The ratings assigned to each song in the control world, where download counts were not visible, were taken to be the independent measure of quality of each song. As expected, in the eight social influence worlds the most popular songs were downloaded a lot more than the most popular songs in the control world, because of the positive feedback effect of people seeing highly downloaded songs and then listening to and downloading them as well, which in turn increased their popularity even more. It should also come as no surprise that the ‘best’ songs, according to their rating in the independent world, rarely did badly in their download/rating counts in the social worlds, and the ‘worst’ songs under the same criteria rarely did well in the social worlds, but the top songs differed from one social world to the next, with the hugely popular hits with orders of magnitude more downloads being completely different in each social world. Their study concludes

We conjecture, therefore, that experts fail to predict success not because they are incompetent judges or misinformed about the preferences of others, but because when individual decisions are subject to social influence, markets do not simply aggregate pre-existing individual preferences. In such a world, there are inherent limits on the predictability of outcomes, irrespective of how much skill or information one has.

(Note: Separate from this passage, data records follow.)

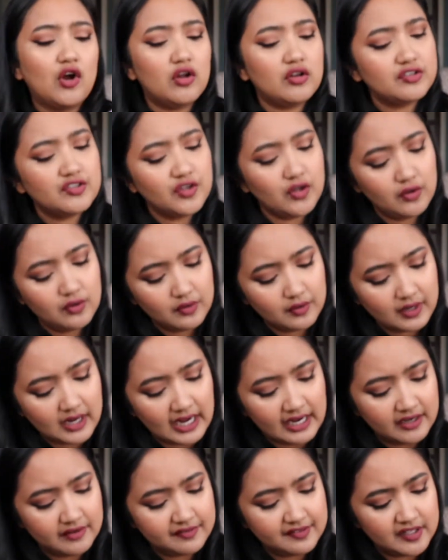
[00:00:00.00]
also
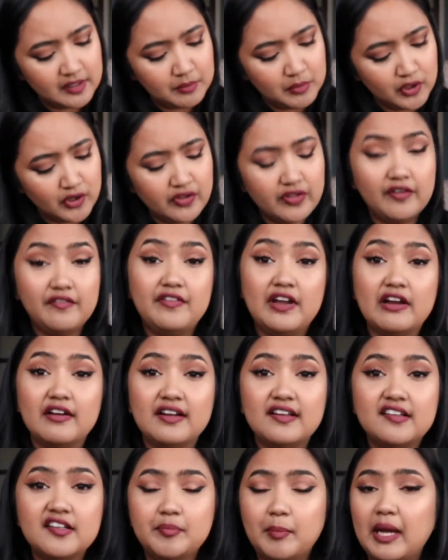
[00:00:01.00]
kind of similar. They're
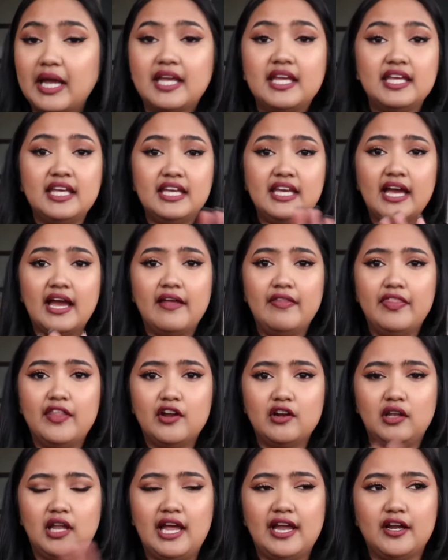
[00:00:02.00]
very spiky and
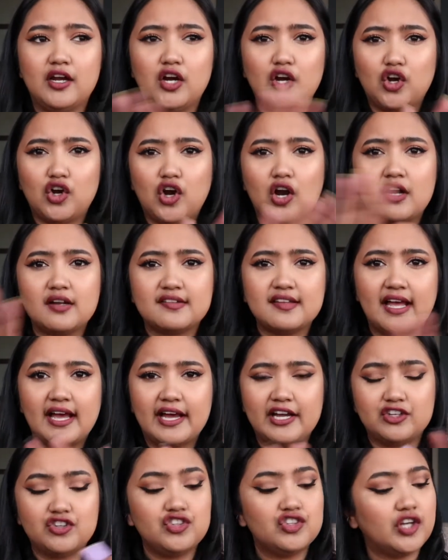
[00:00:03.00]
they're like a
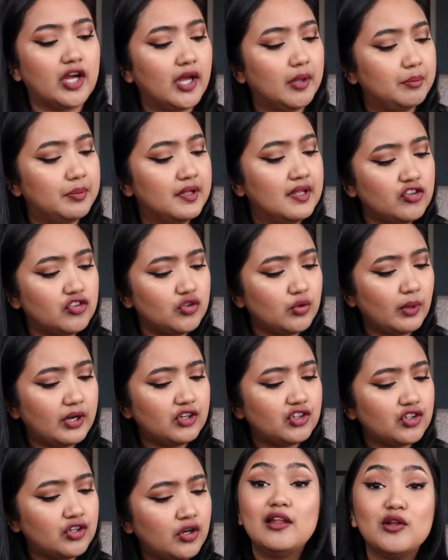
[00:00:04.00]
crosshatch type
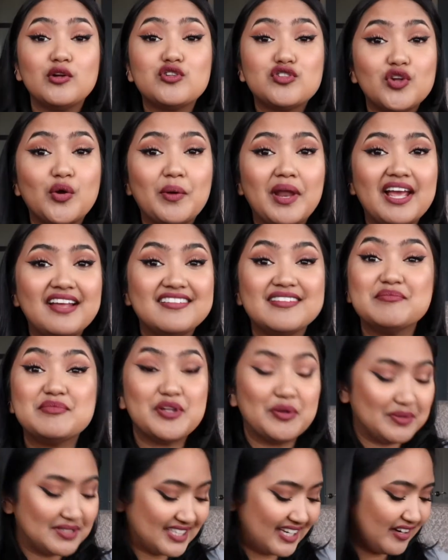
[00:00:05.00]
situation. It looks so nice. I'm
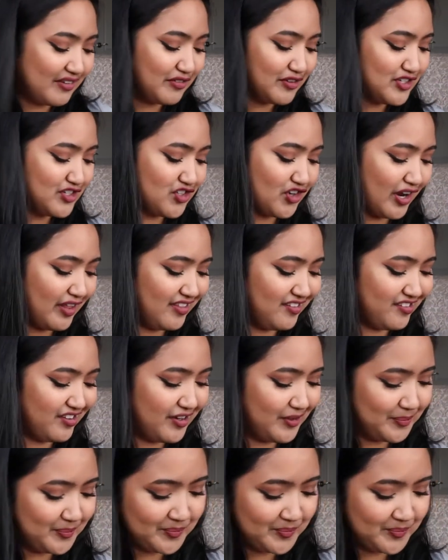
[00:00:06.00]
so excited to try these on.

Contingency and sensitivity to initial conditions

In the complex systems terminology, the above is an example of a system that is highly sensitive to initial conditions and contingent (chance) events. It’s similar to that popular chaos theory claim that a butterfly flapping its wings in China can cause a hurricane years later over Florida. It’s not that one inevitably leads to the other; rather, positive feedback loops make it so that very small changes can quickly become huge causal factors in the system as their effects exponentially increase. The nearly-arbitrary decision for a famous author to cite one paper on computational linguistics over another equally qualified might be the impetus the first paper needs to shoot into its own stardom. The first songs randomly picked and downloaded in each social world of the above music sharing site greatly influenced the eventual winners of the popularity contest disguised as a quality rank.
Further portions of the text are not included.